At the age of 112, Overton is the oldest man in America, as well as the oldest veteran. He loves to joke around; when reminded he’s the oldest, he responds with, “You are so right. I’m the oldest. That’s the reason I’m so mean, I’m ugly.”
“I’m happy every day,” he told Cigar Aficionado Magazine in a recent interview. “I don’t have no worries. I feel fine – I ain’t got no aches, pains or nothing.” His doctor once told him that 12 cigars a day is simply not a good idea and he should drop the habit all together. He ignored the advice.
In Cayman’s few cigar lounges, one can easily spot the cigar aficionado and separate him (or her) from those who just seek the novelty of smoking a Cuban. The connoisseur will narrate the quality of his smoke in the same fashion as a wine sommelier would describe a bottle of Cabernet Sauvignon or an expensive Chardonnay.
For a true expert, dragging on a Partagas or Cohiba that can be $400-$700 a box is puffing bliss. So, what are the dangers? Any medical professional will confirm that there are no buts about it – smoking is bad for you.
Well, what about comedian-actor George Burns who lived to be 100? Burns smoked cigars for 70 years and as he got older, his quota went up to around 15 cigars a day. Burns once said, “If I’d taken my doctor’s advice and quit smoking when he advised me to, I wouldn’t have lived to go to his funeral.”
Cigar lovers will say that cigar smoking is safer than cigarette smoking because you don’t inhale the smoke. Is it safer?

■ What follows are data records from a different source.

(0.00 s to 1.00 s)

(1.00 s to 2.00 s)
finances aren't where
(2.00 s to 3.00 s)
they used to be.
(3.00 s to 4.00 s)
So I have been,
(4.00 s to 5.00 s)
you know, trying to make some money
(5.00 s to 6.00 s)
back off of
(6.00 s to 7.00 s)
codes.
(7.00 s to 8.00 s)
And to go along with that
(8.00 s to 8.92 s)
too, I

My doctorate is in beer consumption so I am not answering that one. Here is what Dr. J. Taylor Hayes of the Mayo Clinic has to say: “No. Despite what you might have heard, cigar smoking isn’t safer than cigarette smoking – even if you don’t intentionally inhale the smoke.”

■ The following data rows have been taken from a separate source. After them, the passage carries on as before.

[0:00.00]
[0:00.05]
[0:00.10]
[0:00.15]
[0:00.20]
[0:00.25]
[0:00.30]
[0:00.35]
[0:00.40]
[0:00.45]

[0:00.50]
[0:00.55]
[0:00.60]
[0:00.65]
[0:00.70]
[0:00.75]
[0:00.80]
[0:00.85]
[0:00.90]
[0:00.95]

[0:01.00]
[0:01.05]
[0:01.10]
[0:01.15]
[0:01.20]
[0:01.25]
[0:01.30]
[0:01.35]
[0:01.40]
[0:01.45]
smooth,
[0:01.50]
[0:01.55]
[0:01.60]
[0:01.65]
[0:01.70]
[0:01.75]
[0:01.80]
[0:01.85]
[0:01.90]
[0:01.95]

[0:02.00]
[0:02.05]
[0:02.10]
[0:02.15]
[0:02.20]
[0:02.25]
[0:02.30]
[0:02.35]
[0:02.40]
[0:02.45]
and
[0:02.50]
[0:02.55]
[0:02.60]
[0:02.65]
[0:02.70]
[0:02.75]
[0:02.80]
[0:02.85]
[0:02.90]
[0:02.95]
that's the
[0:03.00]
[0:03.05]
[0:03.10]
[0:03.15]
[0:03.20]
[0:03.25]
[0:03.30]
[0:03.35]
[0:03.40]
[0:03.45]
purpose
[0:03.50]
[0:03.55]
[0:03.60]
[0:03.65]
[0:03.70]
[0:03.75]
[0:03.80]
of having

If the late Winston Churchill were still alive (he lived to be 90), he might have disagreed with Dr. Hayes. At Chartwell Manor, Churchill’s country home in Kent, he stocked between 3,000 and 4,000 cigars, mainly Cuban, in a room adjacent to his study.
Churchill spent a great deal of money on his cigars. Roy Howell, one of his valets, was witness to that. “It took me a little while to get used to the fact that in two days, his cigar consumption was the equivalent of my weekly salary,” said Howell.

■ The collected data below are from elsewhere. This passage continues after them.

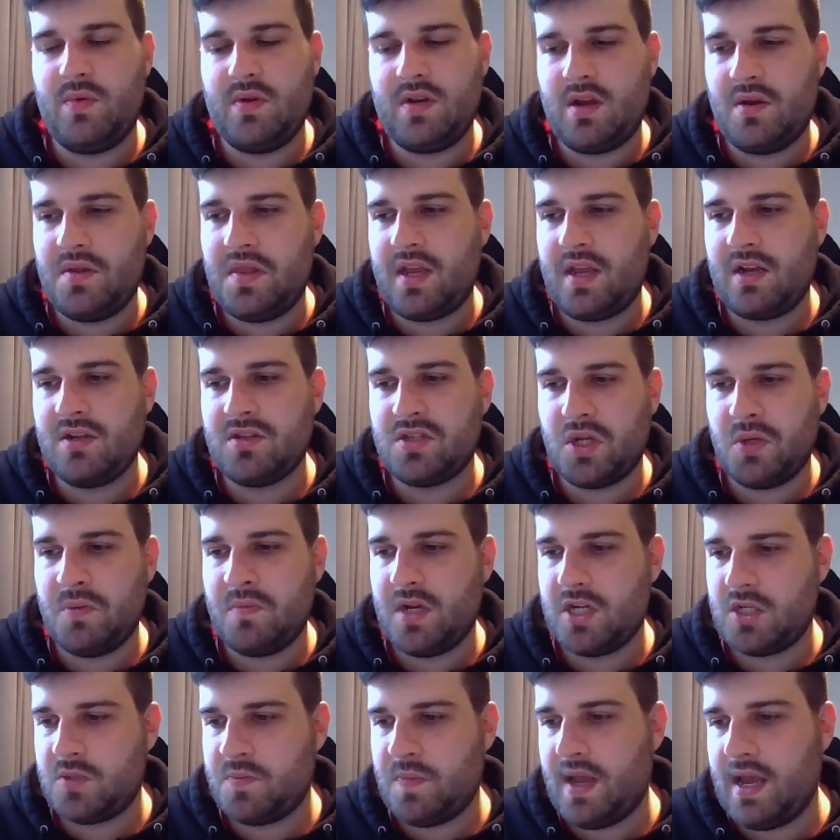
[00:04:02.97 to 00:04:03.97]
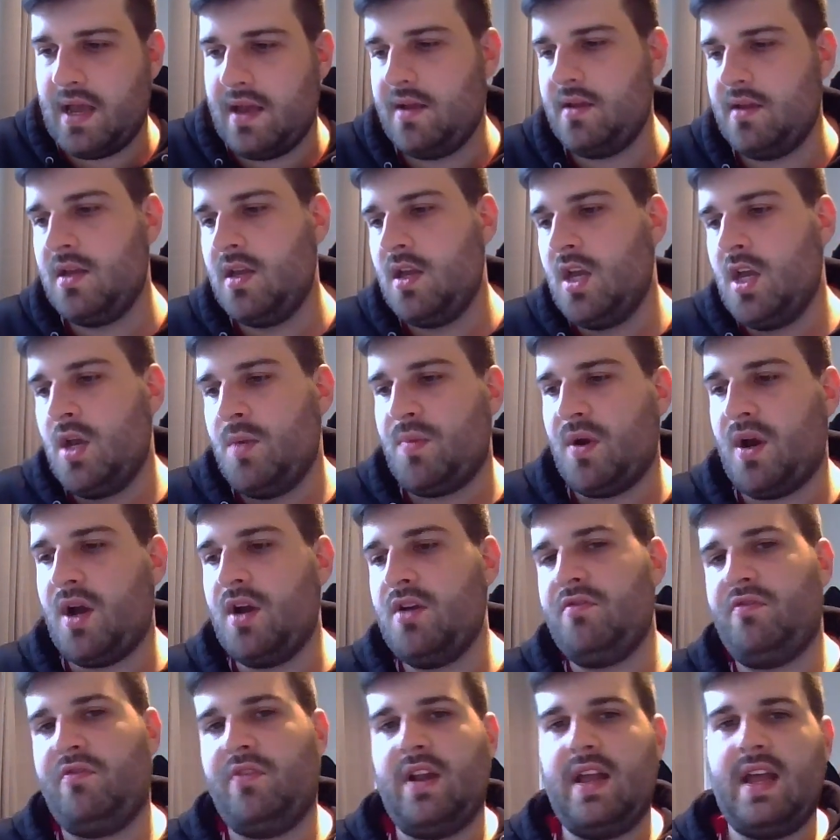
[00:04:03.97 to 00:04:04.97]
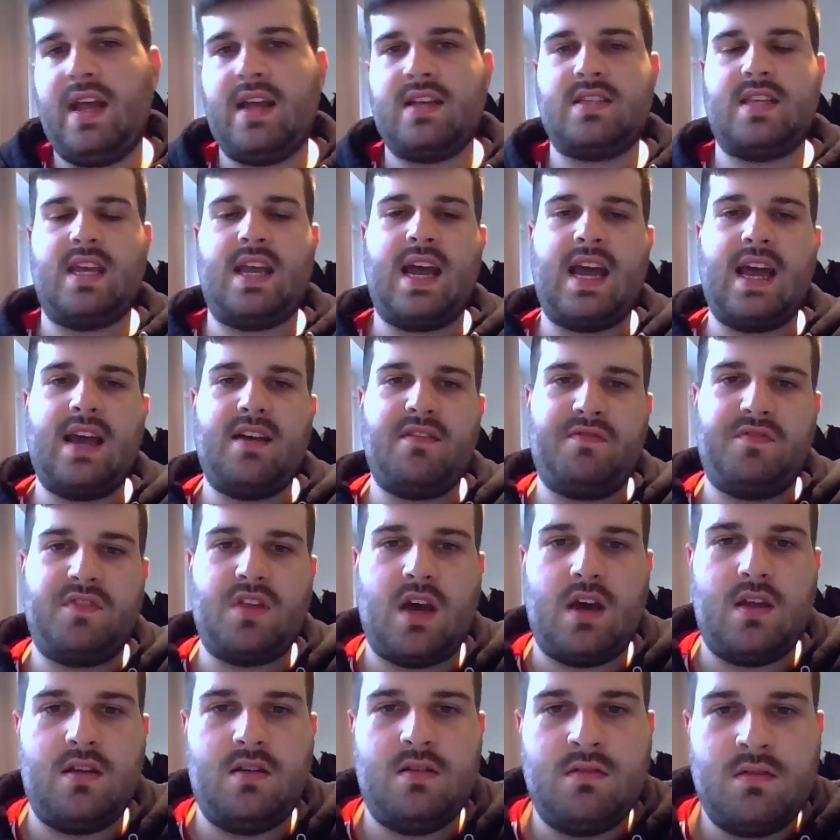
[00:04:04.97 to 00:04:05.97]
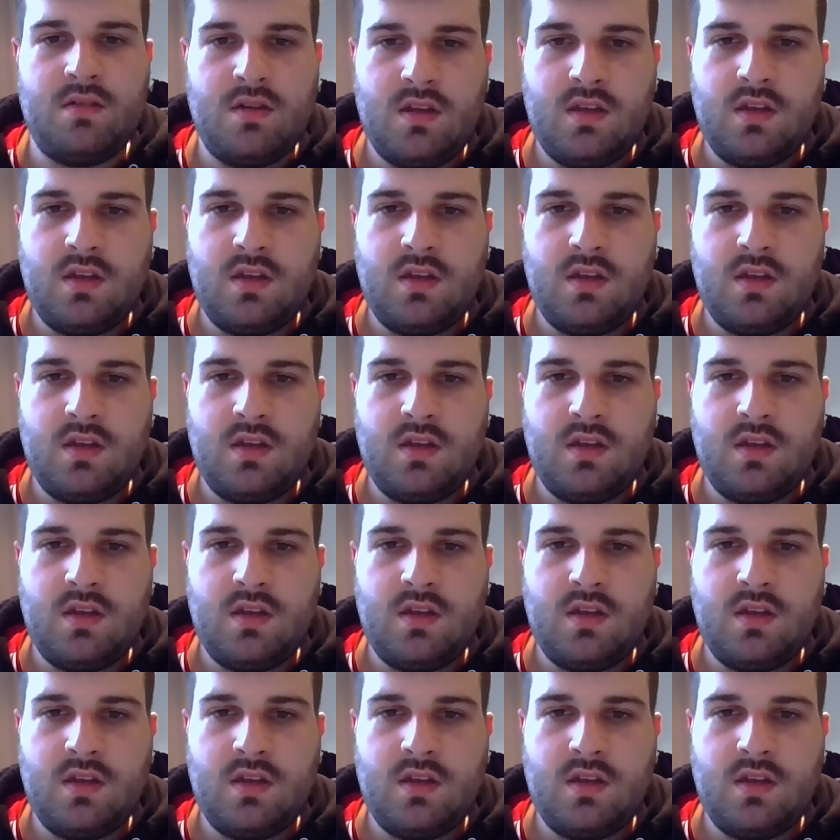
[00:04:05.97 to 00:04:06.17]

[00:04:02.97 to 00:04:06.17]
We know they can do much better. But hopefully, as they have done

Churchill typically smoked between eight and 10 cigars per day, although he did not constantly smoke his cigars but often allowed them to burn out so that he could chew on them instead.
Cigars vs. cigarettes
Approximately 75 percent of cigar smokers don’t inhale and don’t smoke cigars on a daily basis. Cigarette smokers do inhale, and most smoke a pack or two every day. These variations in smoking are why cigar smokers are less likely to be exposed to the toxins and poisons of cigarettes. It is also why there are fewer instances of cigar smoking-related disease and death than we typically see with cigarettes.
In the case of William F. Buckley, Jr., a well known conservative author who published some 50 books and died at the age of 82, he had suffered from emphysema – which he attributed to inhaling cigars – and diabetes.
In 1959, the CIA had planned on killing Fidel Castro with an exploding cigar, but that plan failed; he lived on to be 90, dying in 2016. Castro started smoking at the age of 15 and until 1985, he was rarely seen in a photograph without a cigar. That year, he quit the habit (in public, anyway) when Cuba launched a general campaign against smoking. Castro’s partner in the revolution, Che Guevara, advised guerrilla fighters to include cigars in their backpacks “because a smoke in times of rest is a great companion to the solitary soldier.”
Although Guevara was executed at the age of 39, the record of old men who puffed, or still puff, fine cigars is endless. Just to name a few: Jack Nicholson aged 81; Groucho Marx, 86; Sigmund Freud, 83; King Edward VII, 68; Duke of Windsor, 77; President Ronald Reagan, 93 … the list goes on.
Not for a second do I claim to be any sort of medical professional, nor am I going to argue with the Mayo Clinic when it says “There is no safe form of tobacco.” I’m sure its diagnosis is correct, but I love my Montecristo No. 2s (one per day). How old am I?
Not telling, but I’m sure I’ll never catch up with Richard Overton.